Angela Sims
President, Colgate Rochester Crozer Divinity School; President, American Academy of Religion (2027).
The Reverend Angela D. Sims, Ph.D. is the 13th and first woman President of Colgate Rochester Crozer Divinity School (CRCDS), where she also serves as the John Price Crozer Professor of Social Ethics.
Prior to joining CRCDS on July 1, 2019, Dr. Sims served as Vice President of Institutional Advancement and Robert B. and Kathleen Rogers Professor in Church and Society at Saint Paul School of Theology in Leawood, KS. She holds a Ph.D. in Christian Social Ethics from Union Presbyterian Seminary in Richmond, VA. Prior to matriculation at Union, Dr. Sims completed a baccalaureate degree summa cum laude at Trinity College (Trinity Washington University) and a Master of Divinity with honors at Howard University School of Divinity.
Dr. Sims’s research examines connections between faith, race, and violence with specific attention to historical and contemporary ethical implications of lynching and a culture of lynching in the United States.
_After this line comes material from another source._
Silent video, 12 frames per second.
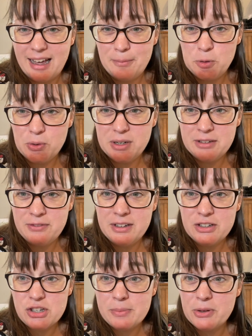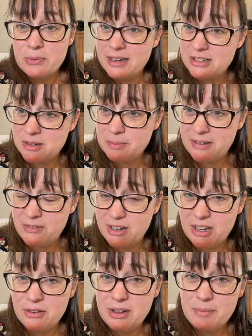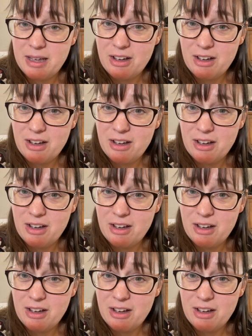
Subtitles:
I'm going to finish up the rest of my video in my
Principal investigator for an oral history project, “Remembering Lynching: Strategies of Resistance and Visions of Justice,” her research has been supported by the Ford Foundation, the Womanist Scholars Program at the Interdenominational Theological Center, the Louisville Institute, the Wabash Center for Teaching and Learning in Theology and Religion, and the Institute for Oral History at Baylor University. She is the author of Lynched: The Power of Memory in a Culture of Terror and Ethical Complications of Lynching: Ida B. Wells’s Interrogation of American Terror; co-editor of Walking through the Valley: Womanist Explorations in the Spirit of Katie Geneva Cannon and Womanist Theological Ethics: A Reader; and lead author of Religio-Political Narratives in the United States: From Martin Luther King, Jr. through Jeremiah Wright.
An ordained Baptist clergywoman and active member and contributor to several academic guilds and faith-based community organizations, Dr. Sims takes seriously the prophetic imperative “to do justice, love mercy, and walk humbly with God”.